MATERIAL PROVIDED:
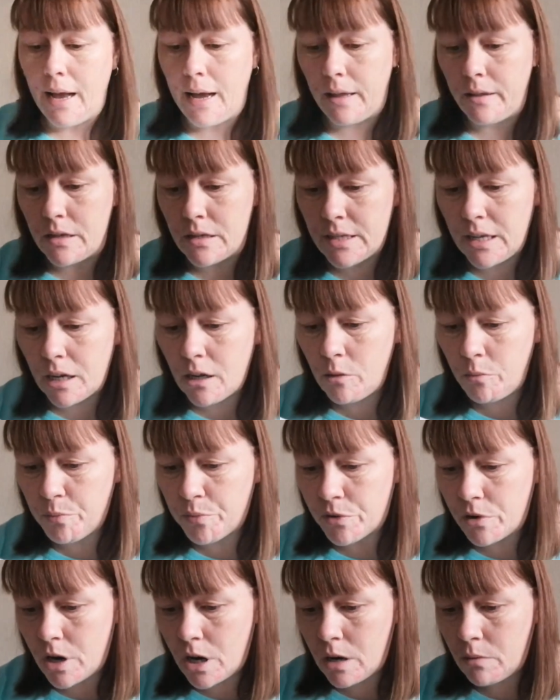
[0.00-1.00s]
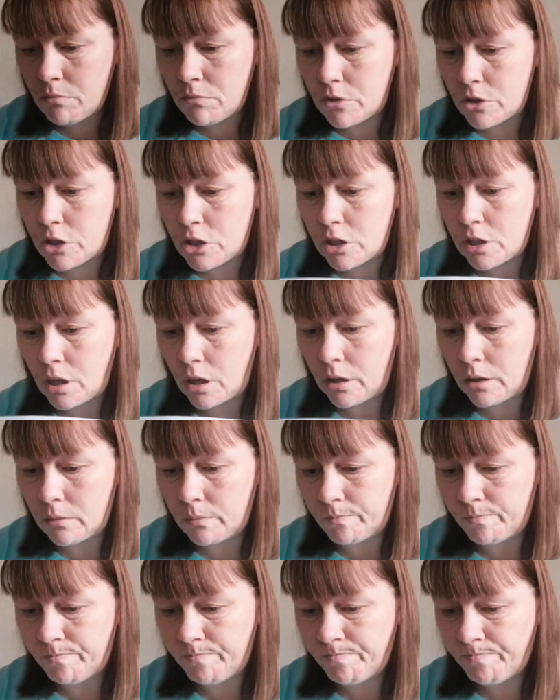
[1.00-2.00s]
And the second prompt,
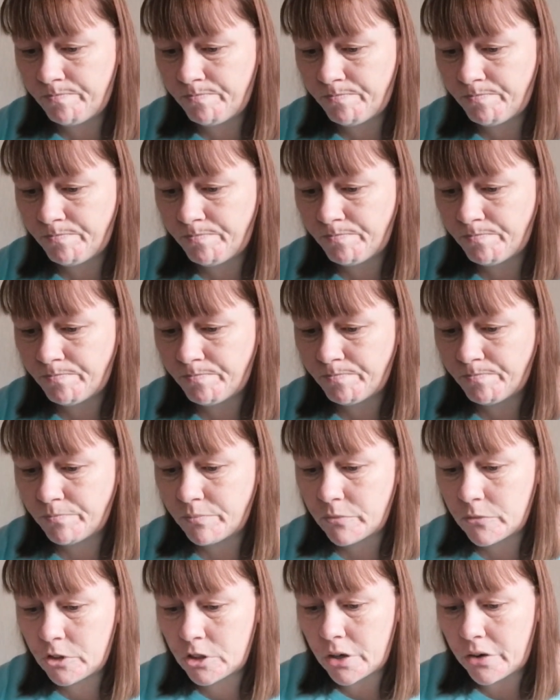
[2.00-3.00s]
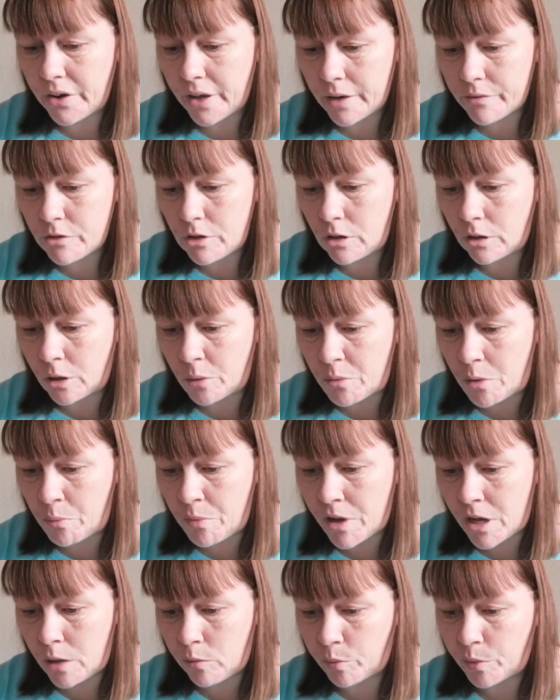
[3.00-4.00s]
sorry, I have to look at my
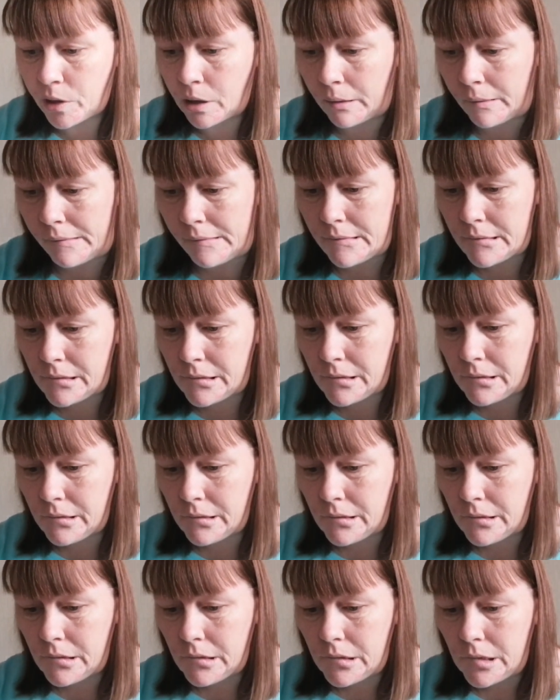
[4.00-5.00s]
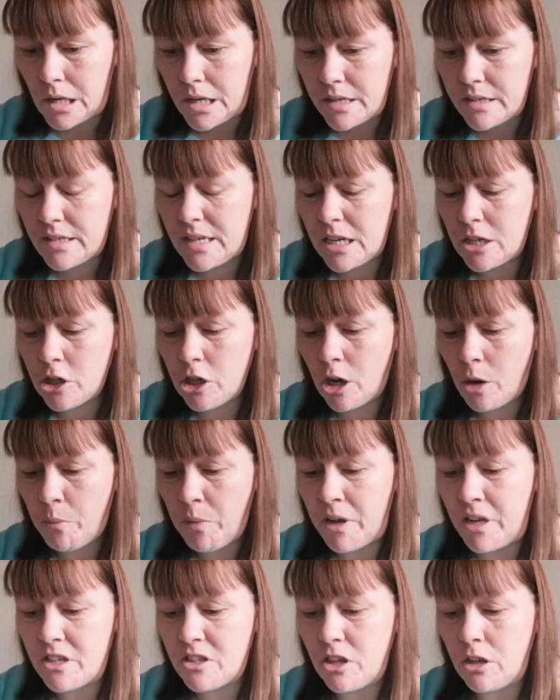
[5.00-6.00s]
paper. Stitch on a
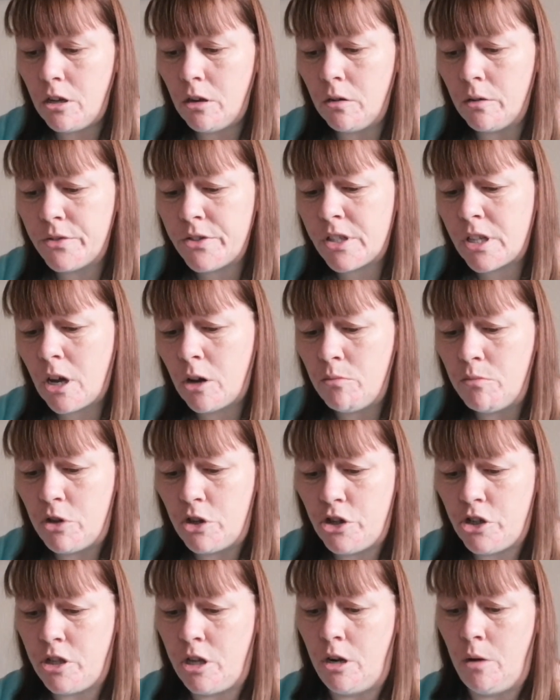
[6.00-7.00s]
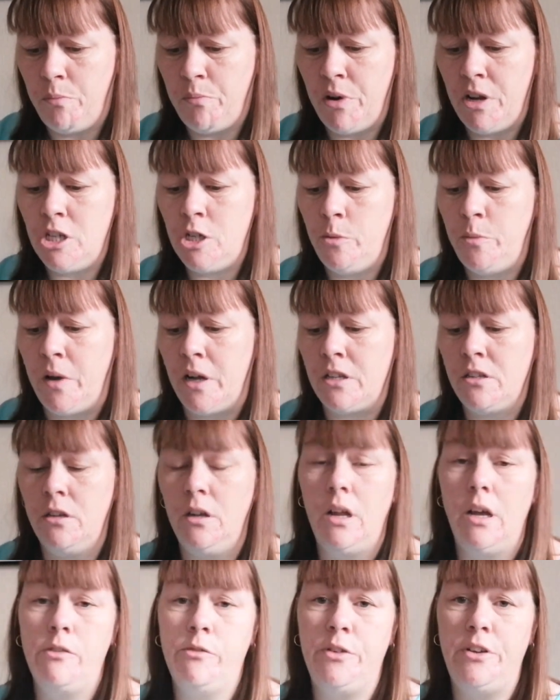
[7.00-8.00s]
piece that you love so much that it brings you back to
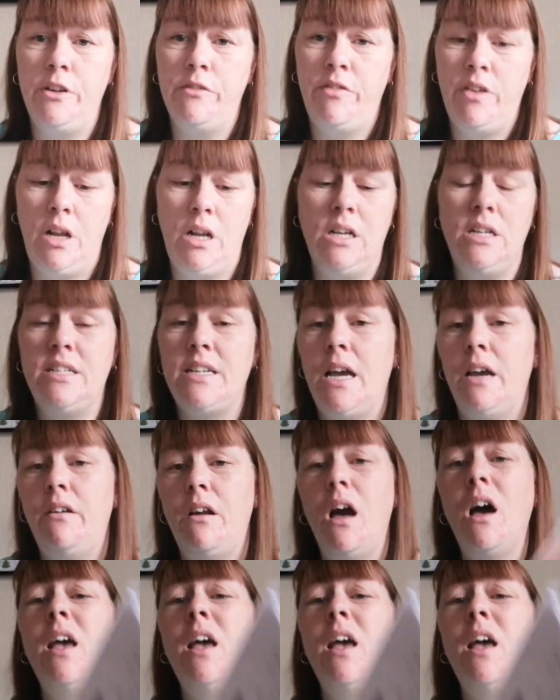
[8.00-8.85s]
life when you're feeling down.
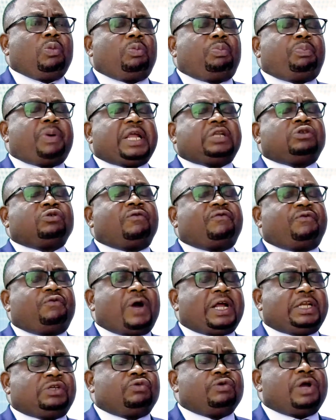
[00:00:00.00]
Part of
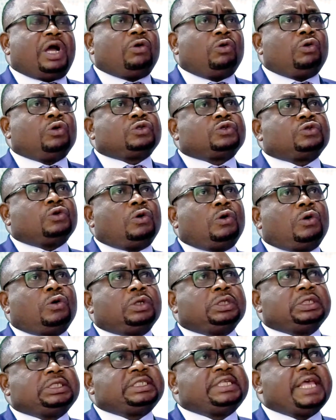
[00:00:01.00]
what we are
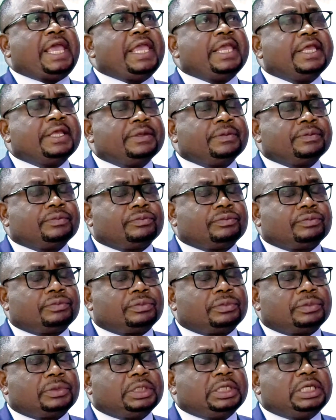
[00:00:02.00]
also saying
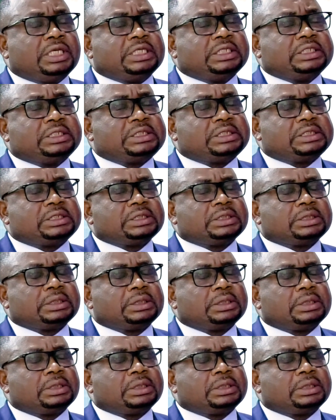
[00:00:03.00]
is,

WHAT TO WORK ON:
Once the pictures are set aside, what is needed is the lines from the line with "[5.00-6.00s]" through the end of the data, written out exactly and alone.

COMPLETED TASK:
[5.00-6.00s]
paper. Stitch on a
[6.00-7.00s]
[7.00-8.00s]
piece that you love so much that it brings you back to
[8.00-8.85s]
life when you're feeling down.
[00:00:00.00]
Part of
[00:00:01.00]
what we are
[00:00:02.00]
also saying
[00:00:03.00]
is,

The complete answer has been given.